BRIEF ->
All lines from the one containing "Verbatim transcript: Decent." down to the final line of the entries below: return them exactly.

### PROVIDED RECORDS

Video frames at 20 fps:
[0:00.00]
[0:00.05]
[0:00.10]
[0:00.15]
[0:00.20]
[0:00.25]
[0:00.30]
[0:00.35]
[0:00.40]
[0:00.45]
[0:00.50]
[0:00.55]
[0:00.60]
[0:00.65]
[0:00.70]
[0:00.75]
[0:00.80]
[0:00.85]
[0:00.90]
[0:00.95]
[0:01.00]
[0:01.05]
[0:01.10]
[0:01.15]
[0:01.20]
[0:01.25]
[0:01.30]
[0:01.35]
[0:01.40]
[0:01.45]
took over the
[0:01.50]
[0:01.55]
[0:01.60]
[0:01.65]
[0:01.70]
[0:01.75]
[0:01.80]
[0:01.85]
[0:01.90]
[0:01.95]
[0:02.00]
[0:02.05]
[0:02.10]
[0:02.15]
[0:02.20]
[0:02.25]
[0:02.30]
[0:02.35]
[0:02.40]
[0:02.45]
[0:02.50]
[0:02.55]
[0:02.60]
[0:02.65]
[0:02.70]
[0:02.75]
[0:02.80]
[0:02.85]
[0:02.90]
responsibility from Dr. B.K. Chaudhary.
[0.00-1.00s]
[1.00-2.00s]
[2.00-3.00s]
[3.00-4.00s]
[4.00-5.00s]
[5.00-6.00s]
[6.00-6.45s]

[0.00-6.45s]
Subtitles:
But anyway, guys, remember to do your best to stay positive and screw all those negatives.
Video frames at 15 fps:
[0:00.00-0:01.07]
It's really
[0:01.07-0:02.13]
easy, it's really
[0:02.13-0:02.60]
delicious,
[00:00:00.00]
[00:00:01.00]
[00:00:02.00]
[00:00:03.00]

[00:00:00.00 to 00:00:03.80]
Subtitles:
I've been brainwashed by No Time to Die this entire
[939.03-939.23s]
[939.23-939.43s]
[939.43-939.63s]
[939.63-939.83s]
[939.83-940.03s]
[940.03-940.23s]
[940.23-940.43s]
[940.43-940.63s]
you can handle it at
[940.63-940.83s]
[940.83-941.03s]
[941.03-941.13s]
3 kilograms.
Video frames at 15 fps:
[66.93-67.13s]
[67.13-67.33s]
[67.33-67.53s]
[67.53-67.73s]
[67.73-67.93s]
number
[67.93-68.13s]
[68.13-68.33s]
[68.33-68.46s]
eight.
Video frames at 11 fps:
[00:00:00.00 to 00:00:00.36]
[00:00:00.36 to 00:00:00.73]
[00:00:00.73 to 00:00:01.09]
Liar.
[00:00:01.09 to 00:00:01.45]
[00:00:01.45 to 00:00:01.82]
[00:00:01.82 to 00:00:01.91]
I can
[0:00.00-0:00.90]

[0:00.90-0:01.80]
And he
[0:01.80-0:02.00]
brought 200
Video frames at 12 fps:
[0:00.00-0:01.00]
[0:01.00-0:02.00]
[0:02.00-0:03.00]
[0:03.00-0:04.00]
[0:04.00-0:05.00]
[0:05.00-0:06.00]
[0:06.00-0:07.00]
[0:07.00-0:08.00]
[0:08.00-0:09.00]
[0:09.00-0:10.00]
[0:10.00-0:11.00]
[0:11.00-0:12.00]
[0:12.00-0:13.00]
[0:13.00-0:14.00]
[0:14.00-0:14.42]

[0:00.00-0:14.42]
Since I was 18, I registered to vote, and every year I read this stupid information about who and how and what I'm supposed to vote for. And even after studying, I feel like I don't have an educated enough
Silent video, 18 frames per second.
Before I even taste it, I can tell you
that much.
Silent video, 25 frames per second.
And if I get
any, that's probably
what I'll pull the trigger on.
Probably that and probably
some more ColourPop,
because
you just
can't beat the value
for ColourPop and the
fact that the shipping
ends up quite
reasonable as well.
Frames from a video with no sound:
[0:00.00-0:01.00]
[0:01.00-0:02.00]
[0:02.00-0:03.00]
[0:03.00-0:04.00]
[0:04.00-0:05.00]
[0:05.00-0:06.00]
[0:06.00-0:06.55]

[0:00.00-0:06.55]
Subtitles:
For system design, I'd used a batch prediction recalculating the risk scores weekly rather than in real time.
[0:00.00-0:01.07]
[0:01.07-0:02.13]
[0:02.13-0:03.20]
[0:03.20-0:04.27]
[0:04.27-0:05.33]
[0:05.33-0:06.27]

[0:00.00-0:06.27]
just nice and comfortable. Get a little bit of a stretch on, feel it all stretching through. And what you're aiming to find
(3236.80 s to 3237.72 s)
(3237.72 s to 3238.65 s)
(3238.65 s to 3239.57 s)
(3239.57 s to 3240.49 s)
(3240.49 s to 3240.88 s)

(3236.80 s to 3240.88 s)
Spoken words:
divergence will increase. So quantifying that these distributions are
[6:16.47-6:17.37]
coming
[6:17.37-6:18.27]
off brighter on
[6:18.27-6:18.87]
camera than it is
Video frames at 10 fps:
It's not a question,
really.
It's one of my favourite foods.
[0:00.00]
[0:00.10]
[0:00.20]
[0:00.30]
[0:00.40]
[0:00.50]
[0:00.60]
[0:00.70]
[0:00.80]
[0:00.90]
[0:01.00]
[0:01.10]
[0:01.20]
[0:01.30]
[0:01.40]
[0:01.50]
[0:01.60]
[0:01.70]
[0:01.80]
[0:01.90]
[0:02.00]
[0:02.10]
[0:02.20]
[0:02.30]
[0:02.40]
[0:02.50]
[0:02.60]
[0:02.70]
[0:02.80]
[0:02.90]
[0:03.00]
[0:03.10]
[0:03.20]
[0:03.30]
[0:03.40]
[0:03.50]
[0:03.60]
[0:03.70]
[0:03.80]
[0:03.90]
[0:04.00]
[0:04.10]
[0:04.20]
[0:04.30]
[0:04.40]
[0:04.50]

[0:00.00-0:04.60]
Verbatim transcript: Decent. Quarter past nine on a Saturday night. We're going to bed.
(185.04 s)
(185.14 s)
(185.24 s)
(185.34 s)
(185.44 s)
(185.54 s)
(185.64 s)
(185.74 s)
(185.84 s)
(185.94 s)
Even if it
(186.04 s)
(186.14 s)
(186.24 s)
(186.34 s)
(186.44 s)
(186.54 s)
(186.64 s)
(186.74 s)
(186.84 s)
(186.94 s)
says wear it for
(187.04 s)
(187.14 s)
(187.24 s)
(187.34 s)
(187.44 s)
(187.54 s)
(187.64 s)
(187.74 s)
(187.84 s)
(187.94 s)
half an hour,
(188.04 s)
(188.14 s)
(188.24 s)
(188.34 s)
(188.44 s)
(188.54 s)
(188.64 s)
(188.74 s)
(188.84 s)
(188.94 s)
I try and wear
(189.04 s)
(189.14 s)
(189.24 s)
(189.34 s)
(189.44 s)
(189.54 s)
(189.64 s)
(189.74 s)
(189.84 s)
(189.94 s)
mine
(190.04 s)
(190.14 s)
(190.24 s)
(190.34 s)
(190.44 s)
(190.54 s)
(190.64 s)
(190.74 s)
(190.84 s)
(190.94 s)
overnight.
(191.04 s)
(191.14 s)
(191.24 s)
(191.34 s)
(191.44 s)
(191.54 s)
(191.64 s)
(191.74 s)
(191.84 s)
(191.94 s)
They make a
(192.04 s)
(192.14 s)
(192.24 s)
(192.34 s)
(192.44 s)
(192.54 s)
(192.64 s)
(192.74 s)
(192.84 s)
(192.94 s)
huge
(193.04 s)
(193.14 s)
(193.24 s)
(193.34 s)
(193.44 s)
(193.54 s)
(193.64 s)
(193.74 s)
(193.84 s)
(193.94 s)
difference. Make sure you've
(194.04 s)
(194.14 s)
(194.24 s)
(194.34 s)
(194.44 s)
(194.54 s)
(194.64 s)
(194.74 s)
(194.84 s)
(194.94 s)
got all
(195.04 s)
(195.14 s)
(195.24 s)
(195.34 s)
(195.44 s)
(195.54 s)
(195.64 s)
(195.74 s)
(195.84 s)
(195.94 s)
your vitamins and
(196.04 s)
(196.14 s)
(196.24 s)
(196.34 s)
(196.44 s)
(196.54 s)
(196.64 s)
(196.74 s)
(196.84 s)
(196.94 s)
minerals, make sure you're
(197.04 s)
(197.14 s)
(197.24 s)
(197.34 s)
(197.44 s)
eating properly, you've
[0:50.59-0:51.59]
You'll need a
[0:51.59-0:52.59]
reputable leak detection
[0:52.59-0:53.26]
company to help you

######

THE ANSWER ->
Verbatim transcript: Decent. Quarter past nine on a Saturday night. We're going to bed.
(185.04 s)
(185.14 s)
(185.24 s)
(185.34 s)
(185.44 s)
(185.54 s)
(185.64 s)
(185.74 s)
(185.84 s)
(185.94 s)
Even if it
(186.04 s)
(186.14 s)
(186.24 s)
(186.34 s)
(186.44 s)
(186.54 s)
(186.64 s)
(186.74 s)
(186.84 s)
(186.94 s)
says wear it for
(187.04 s)
(187.14 s)
(187.24 s)
(187.34 s)
(187.44 s)
(187.54 s)
(187.64 s)
(187.74 s)
(187.84 s)
(187.94 s)
half an hour,
(188.04 s)
(188.14 s)
(188.24 s)
(188.34 s)
(188.44 s)
(188.54 s)
(188.64 s)
(188.74 s)
(188.84 s)
(188.94 s)
I try and wear
(189.04 s)
(189.14 s)
(189.24 s)
(189.34 s)
(189.44 s)
(189.54 s)
(189.64 s)
(189.74 s)
(189.84 s)
(189.94 s)
mine
(190.04 s)
(190.14 s)
(190.24 s)
(190.34 s)
(190.44 s)
(190.54 s)
(190.64 s)
(190.74 s)
(190.84 s)
(190.94 s)
overnight.
(191.04 s)
(191.14 s)
(191.24 s)
(191.34 s)
(191.44 s)
(191.54 s)
(191.64 s)
(191.74 s)
(191.84 s)
(191.94 s)
They make a
(192.04 s)
(192.14 s)
(192.24 s)
(192.34 s)
(192.44 s)
(192.54 s)
(192.64 s)
(192.74 s)
(192.84 s)
(192.94 s)
huge
(193.04 s)
(193.14 s)
(193.24 s)
(193.34 s)
(193.44 s)
(193.54 s)
(193.64 s)
(193.74 s)
(193.84 s)
(193.94 s)
difference. Make sure you've
(194.04 s)
(194.14 s)
(194.24 s)
(194.34 s)
(194.44 s)
(194.54 s)
(194.64 s)
(194.74 s)
(194.84 s)
(194.94 s)
got all
(195.04 s)
(195.14 s)
(195.24 s)
(195.34 s)
(195.44 s)
(195.54 s)
(195.64 s)
(195.74 s)
(195.84 s)
(195.94 s)
your vitamins and
(196.04 s)
(196.14 s)
(196.24 s)
(196.34 s)
(196.44 s)
(196.54 s)
(196.64 s)
(196.74 s)
(196.84 s)
(196.94 s)
minerals, make sure you're
(197.04 s)
(197.14 s)
(197.24 s)
(197.34 s)
(197.44 s)
eating properly, you've
[0:50.59-0:51.59]
You'll need a
[0:51.59-0:52.59]
reputable leak detection
[0:52.59-0:53.26]
company to help you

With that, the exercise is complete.